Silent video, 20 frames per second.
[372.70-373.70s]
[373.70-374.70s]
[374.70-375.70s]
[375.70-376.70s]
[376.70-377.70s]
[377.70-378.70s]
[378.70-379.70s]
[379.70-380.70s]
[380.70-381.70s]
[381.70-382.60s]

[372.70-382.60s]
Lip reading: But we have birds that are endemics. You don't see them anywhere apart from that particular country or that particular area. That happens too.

* * *

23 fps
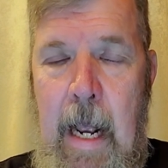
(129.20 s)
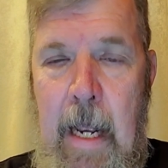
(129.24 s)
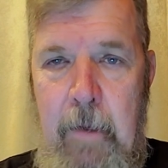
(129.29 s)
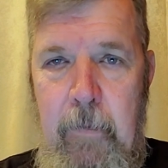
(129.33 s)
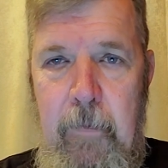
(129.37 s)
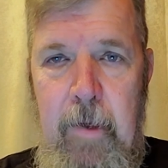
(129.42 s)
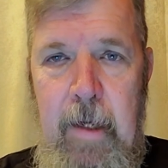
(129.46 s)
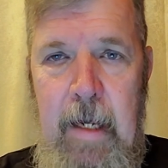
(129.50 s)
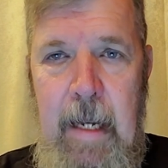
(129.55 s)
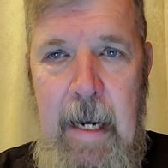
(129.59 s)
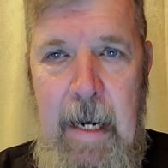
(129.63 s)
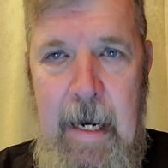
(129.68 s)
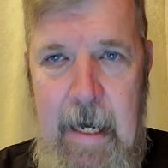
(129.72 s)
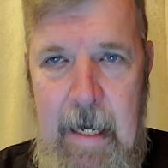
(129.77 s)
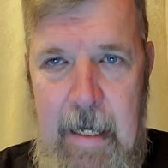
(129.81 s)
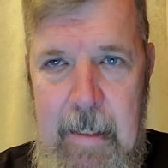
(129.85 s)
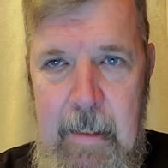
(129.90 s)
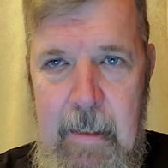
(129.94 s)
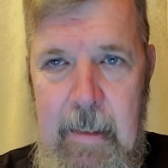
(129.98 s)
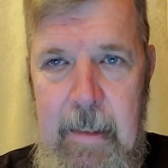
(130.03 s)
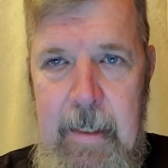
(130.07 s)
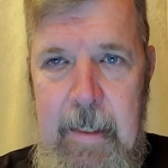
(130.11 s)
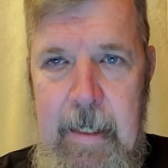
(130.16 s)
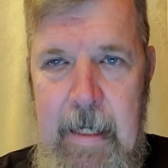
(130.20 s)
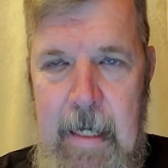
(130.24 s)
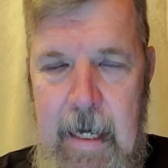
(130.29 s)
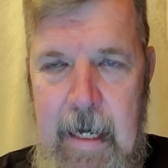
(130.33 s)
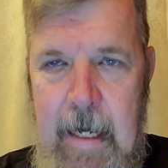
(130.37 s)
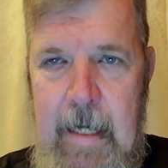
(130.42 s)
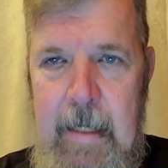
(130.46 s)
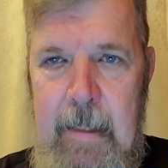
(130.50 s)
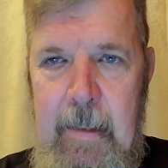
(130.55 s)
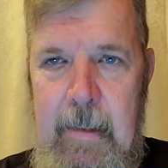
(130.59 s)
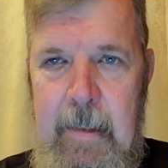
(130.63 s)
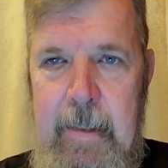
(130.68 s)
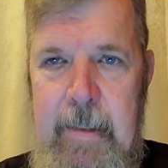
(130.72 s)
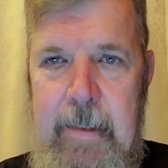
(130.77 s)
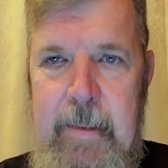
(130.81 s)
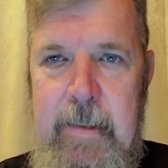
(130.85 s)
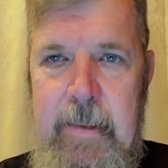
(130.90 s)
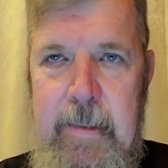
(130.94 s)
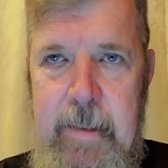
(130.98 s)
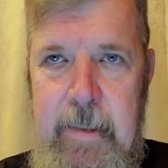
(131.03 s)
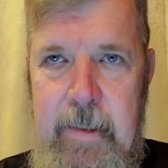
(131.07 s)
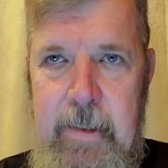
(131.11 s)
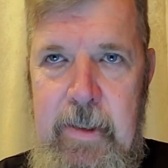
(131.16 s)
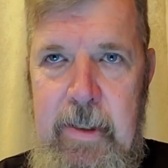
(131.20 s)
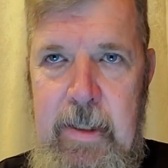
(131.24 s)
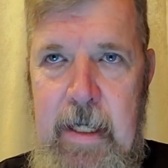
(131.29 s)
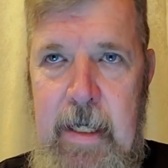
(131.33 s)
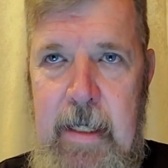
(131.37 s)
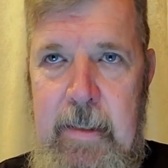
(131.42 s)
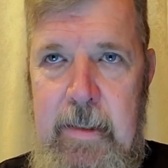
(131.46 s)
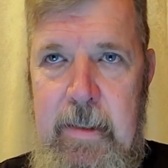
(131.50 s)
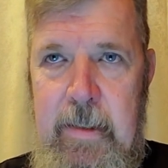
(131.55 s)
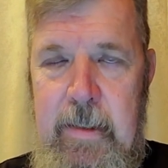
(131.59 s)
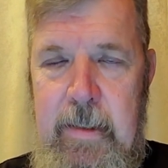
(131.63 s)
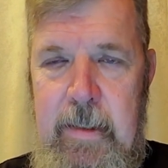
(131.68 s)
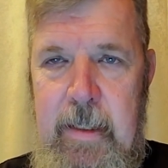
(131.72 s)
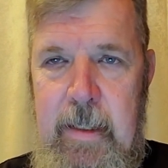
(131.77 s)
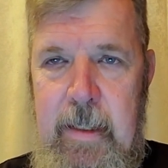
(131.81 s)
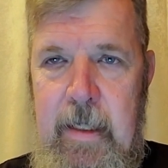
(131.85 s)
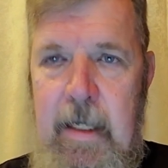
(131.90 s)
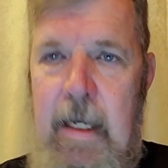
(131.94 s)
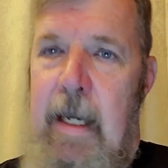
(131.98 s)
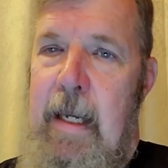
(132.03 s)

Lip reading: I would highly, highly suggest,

* * *

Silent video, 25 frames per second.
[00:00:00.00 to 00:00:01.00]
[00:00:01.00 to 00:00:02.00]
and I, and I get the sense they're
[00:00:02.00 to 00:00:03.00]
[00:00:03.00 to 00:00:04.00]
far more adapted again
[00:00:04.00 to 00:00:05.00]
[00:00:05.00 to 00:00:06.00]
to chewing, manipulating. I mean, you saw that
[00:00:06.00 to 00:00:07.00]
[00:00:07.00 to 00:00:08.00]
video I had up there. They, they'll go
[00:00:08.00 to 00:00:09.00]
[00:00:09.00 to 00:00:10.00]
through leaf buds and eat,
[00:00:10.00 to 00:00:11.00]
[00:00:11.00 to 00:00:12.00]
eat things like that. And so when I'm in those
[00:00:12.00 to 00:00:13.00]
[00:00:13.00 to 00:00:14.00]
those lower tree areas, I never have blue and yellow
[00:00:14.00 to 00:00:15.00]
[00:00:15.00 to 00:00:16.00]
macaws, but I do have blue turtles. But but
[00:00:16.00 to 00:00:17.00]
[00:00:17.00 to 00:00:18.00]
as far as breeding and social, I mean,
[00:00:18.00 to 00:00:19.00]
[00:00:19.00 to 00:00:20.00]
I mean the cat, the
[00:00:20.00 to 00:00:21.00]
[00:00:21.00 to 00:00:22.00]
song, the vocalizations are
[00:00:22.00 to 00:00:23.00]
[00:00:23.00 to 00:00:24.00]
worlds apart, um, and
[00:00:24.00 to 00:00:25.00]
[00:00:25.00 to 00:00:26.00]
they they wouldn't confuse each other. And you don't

* * *

PROBLEM DETAILS:
Could you retype exactly the lines above, starting at the line that contains "Silent video, 20 frames per second." and ending at the line that contains "Lip reading: But", and nothing more?

ANSWER TO THIS PROBLEM:
Silent video, 20 frames per second.
[372.70-373.70s]
[373.70-374.70s]
[374.70-375.70s]
[375.70-376.70s]
[376.70-377.70s]
[377.70-378.70s]
[378.70-379.70s]
[379.70-380.70s]
[380.70-381.70s]
[381.70-382.60s]

[372.70-382.60s]
Lip reading: But we have birds that are endemics. You don't see them anywhere apart from that particular country or that particular area. That happens too.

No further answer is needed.